[The problem]:
I'd like every entry returned exactly as it is, with the images left out.

----- Given data -----

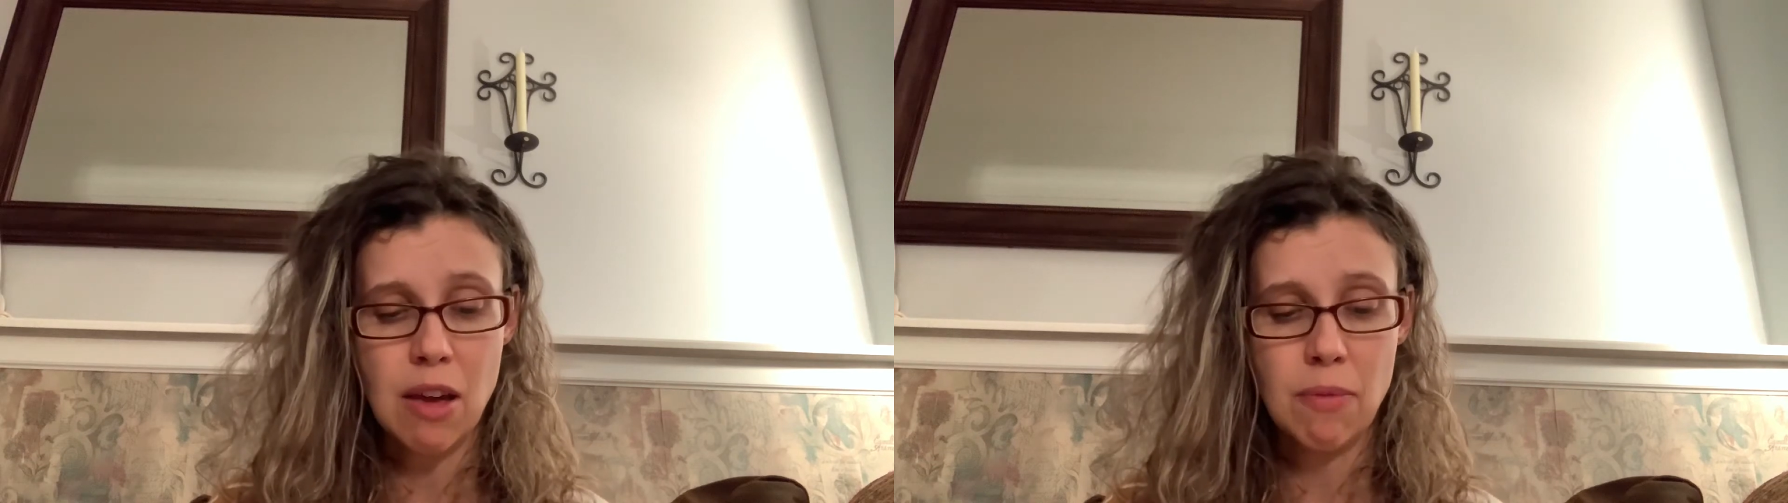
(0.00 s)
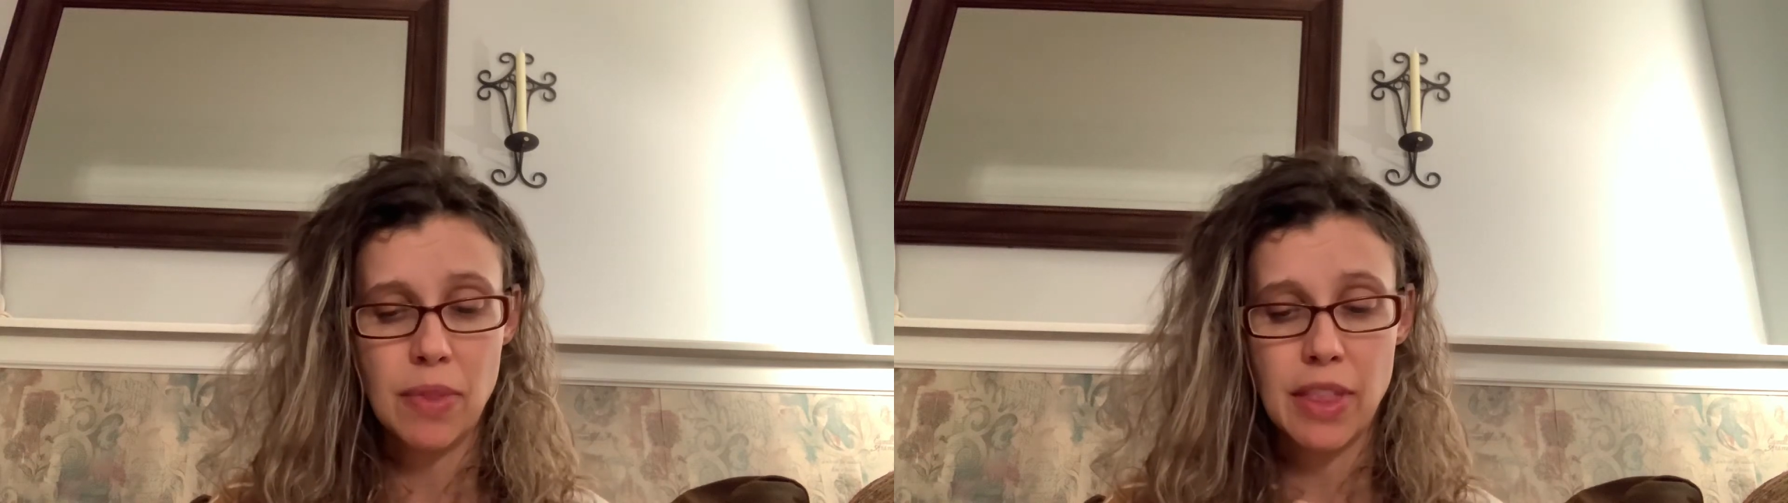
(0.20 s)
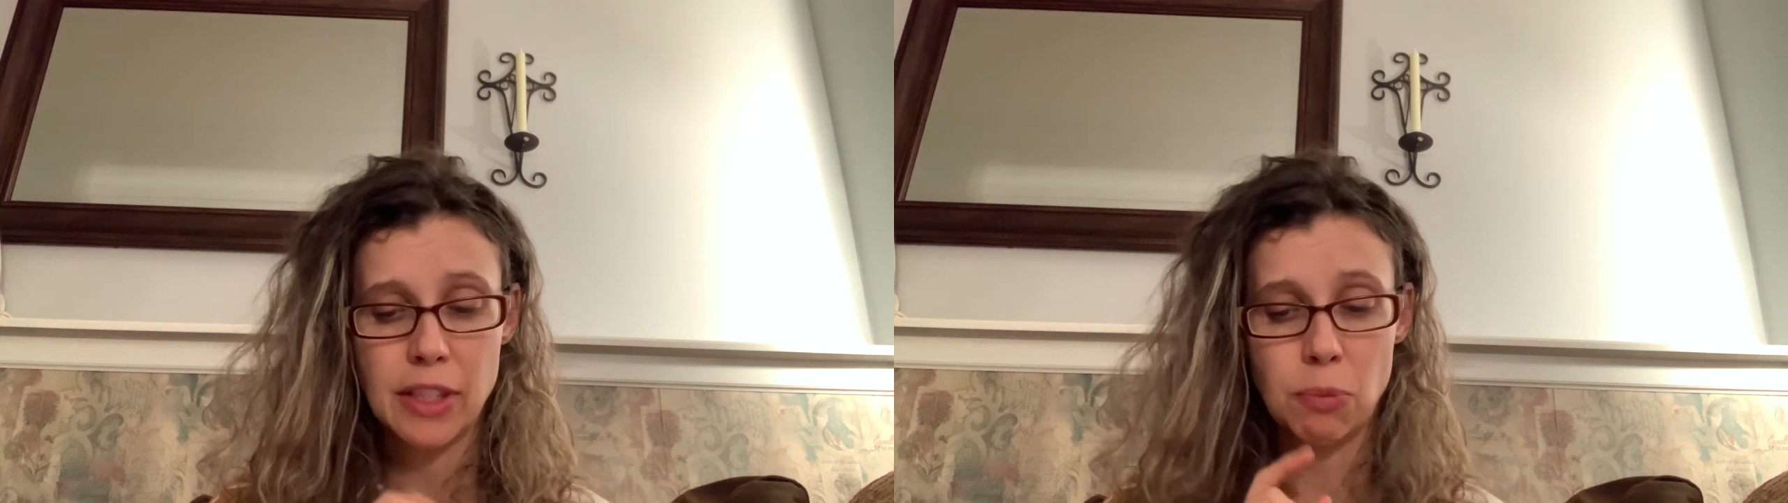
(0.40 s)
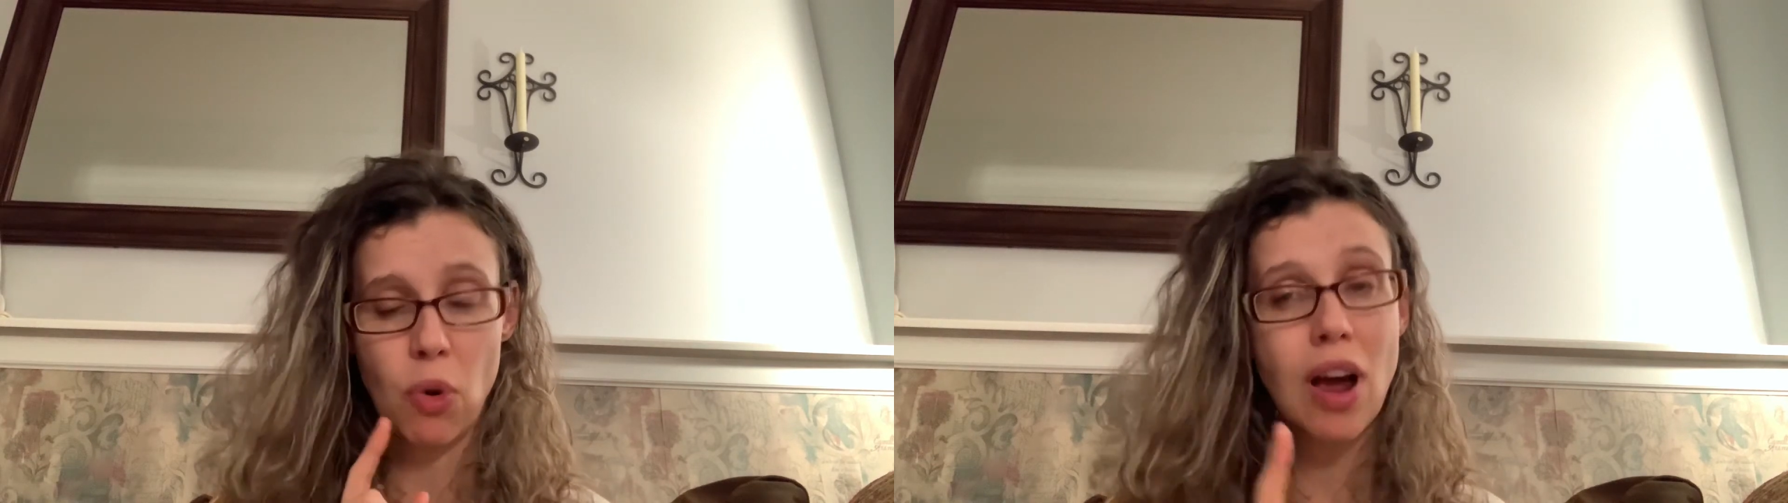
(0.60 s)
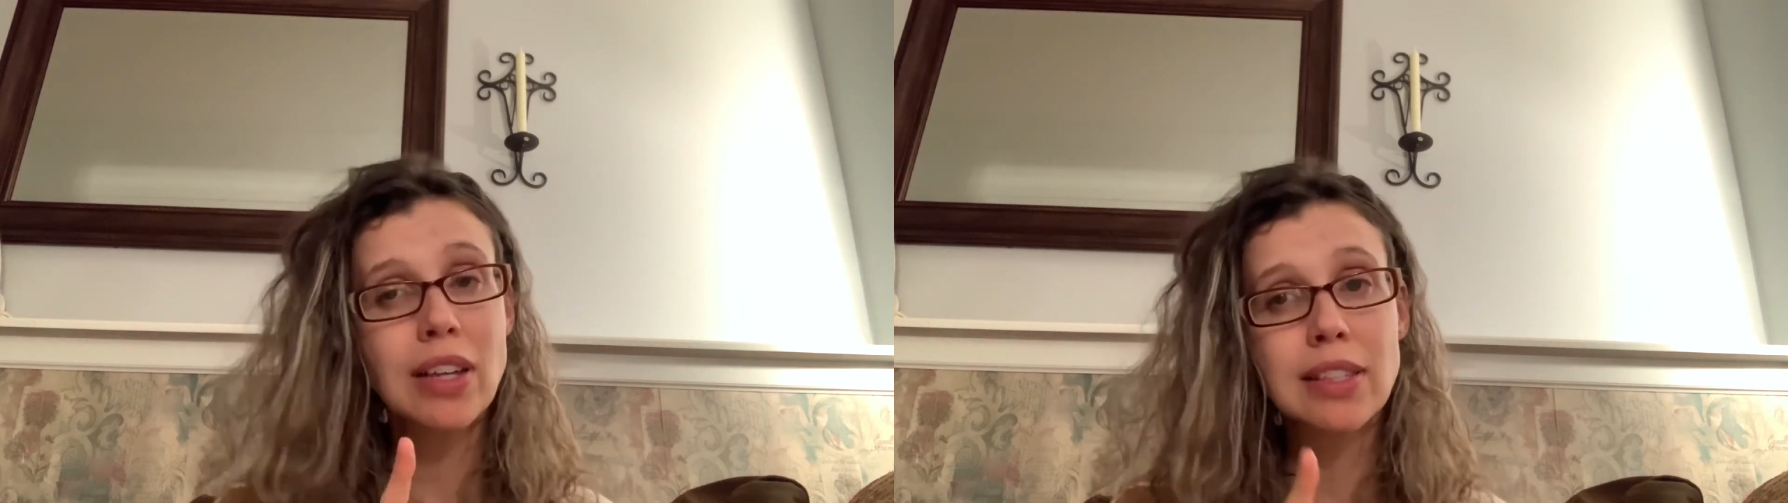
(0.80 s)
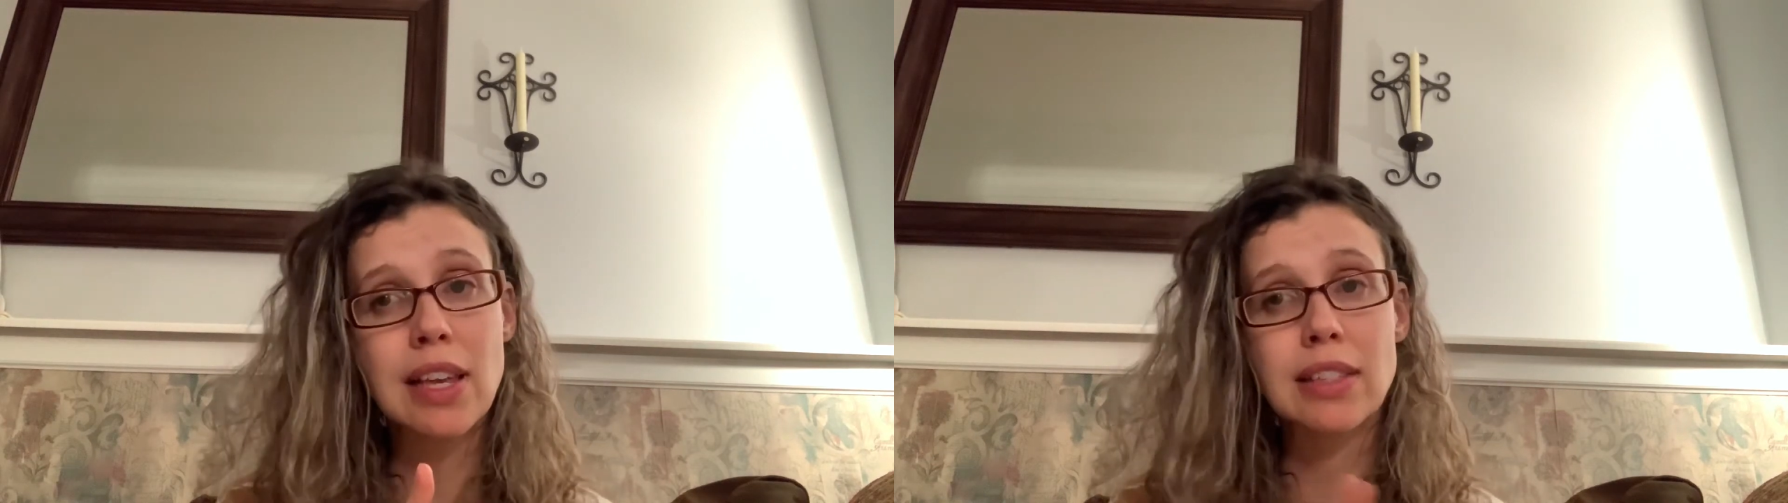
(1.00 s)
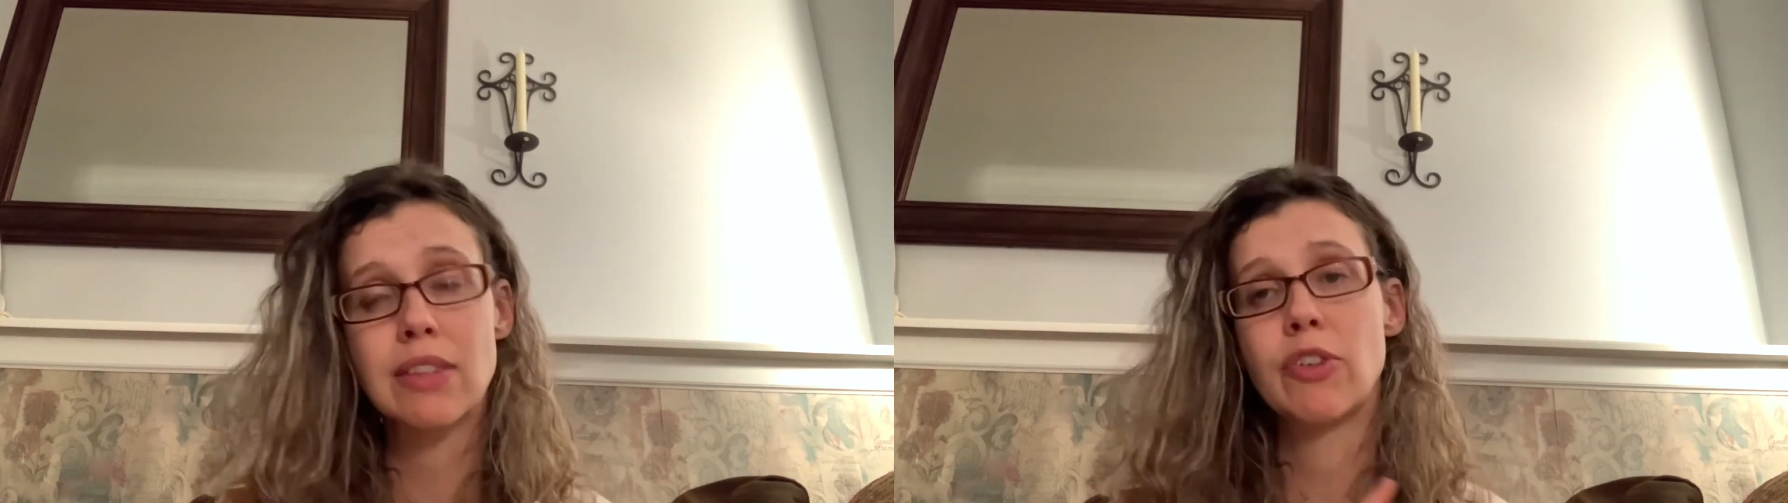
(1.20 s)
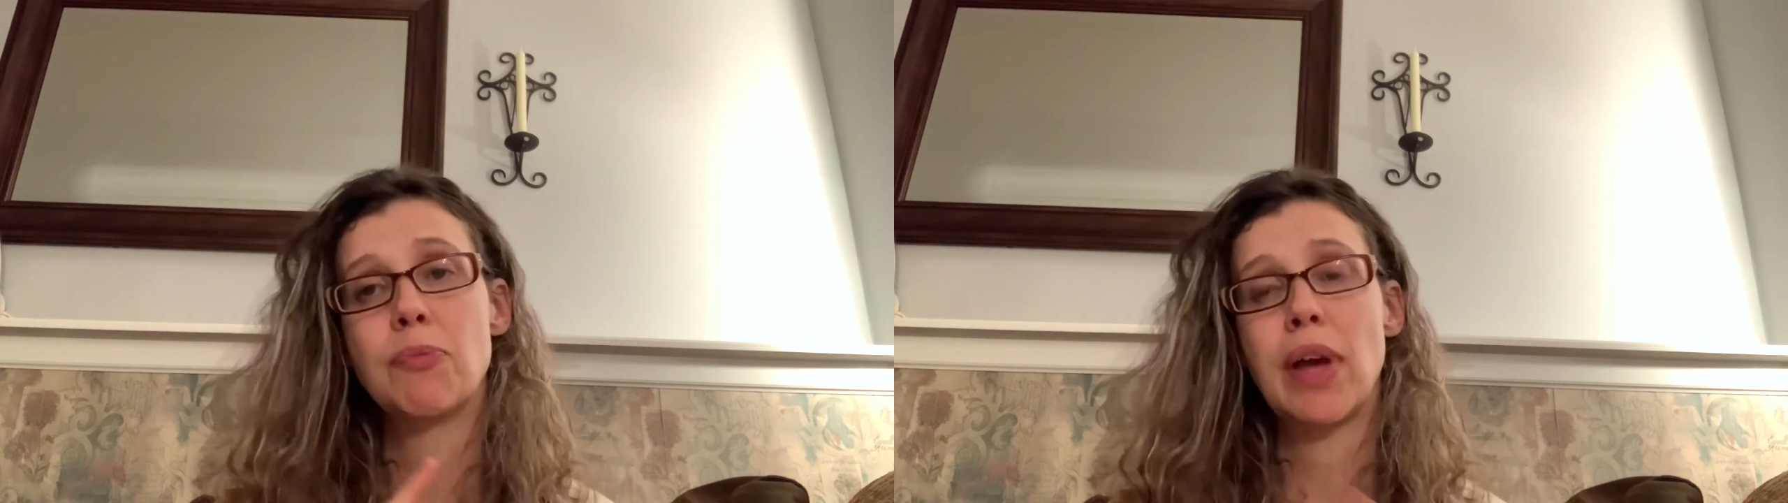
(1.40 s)
this process of
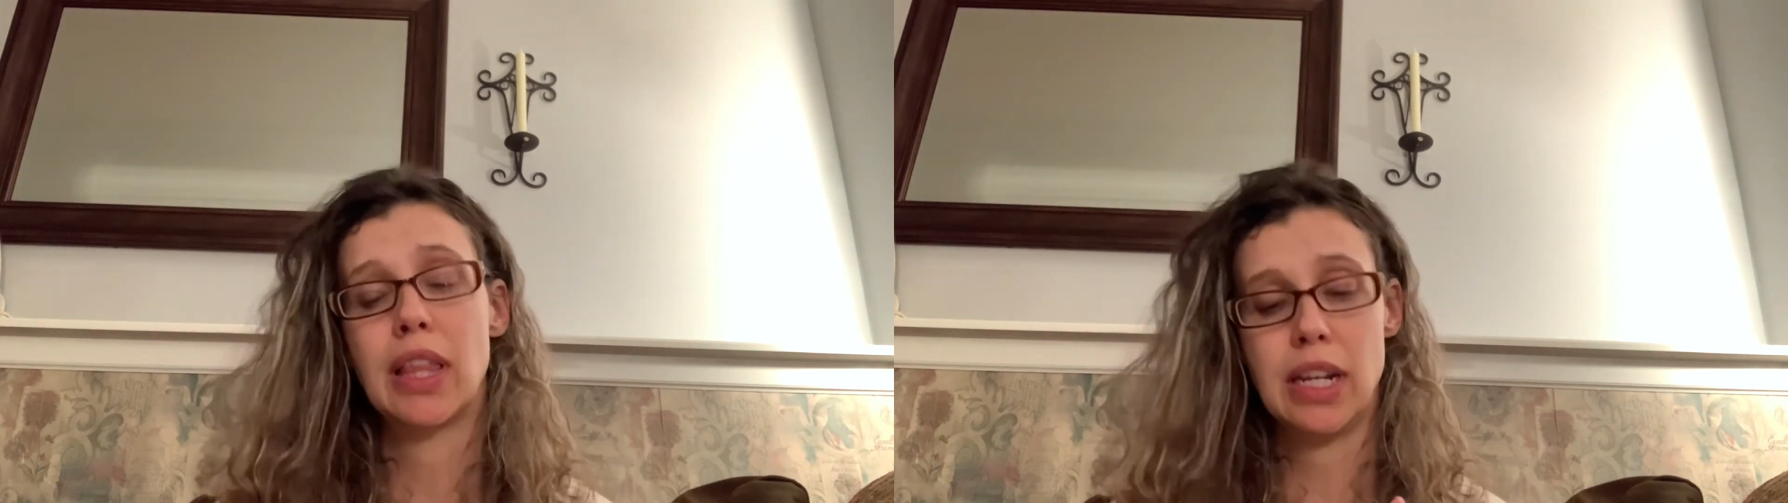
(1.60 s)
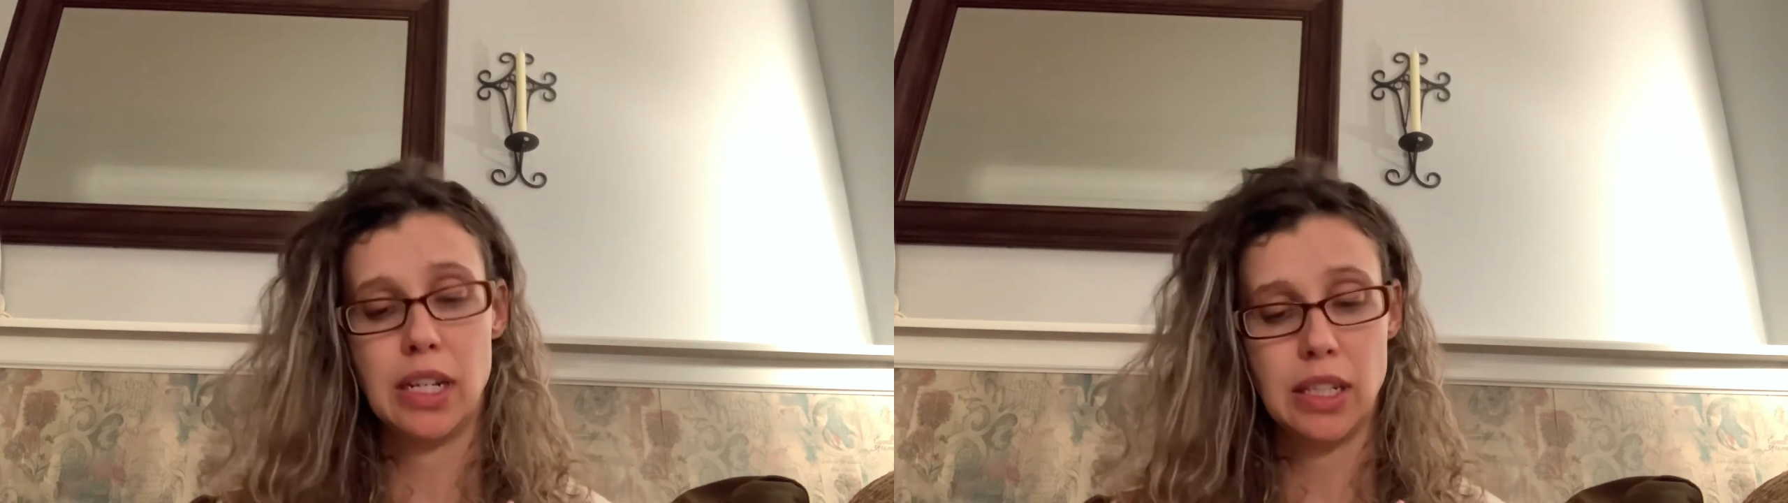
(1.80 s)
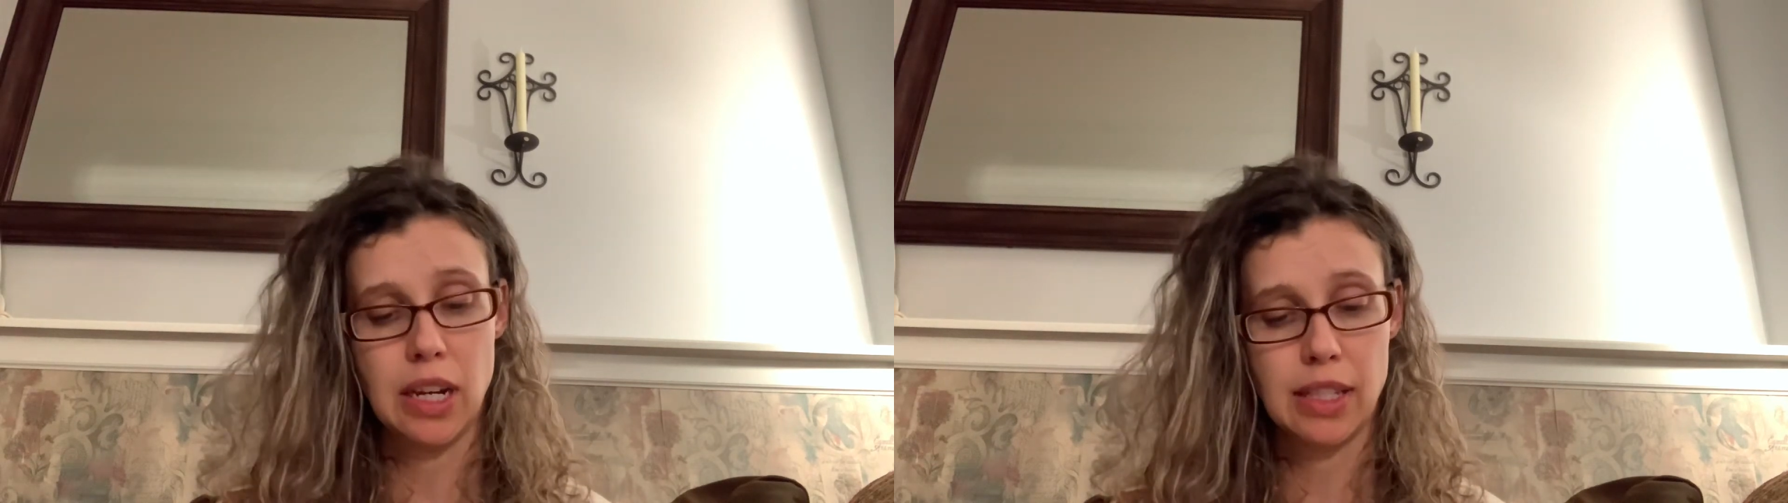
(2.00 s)
remyelination is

-----

[Reply to the exercise]:
(0.00 s)
(0.20 s)
(0.40 s)
(0.60 s)
(0.80 s)
(1.00 s)
(1.20 s)
(1.40 s)
this process of
(1.60 s)
(1.80 s)
(2.00 s)
remyelination is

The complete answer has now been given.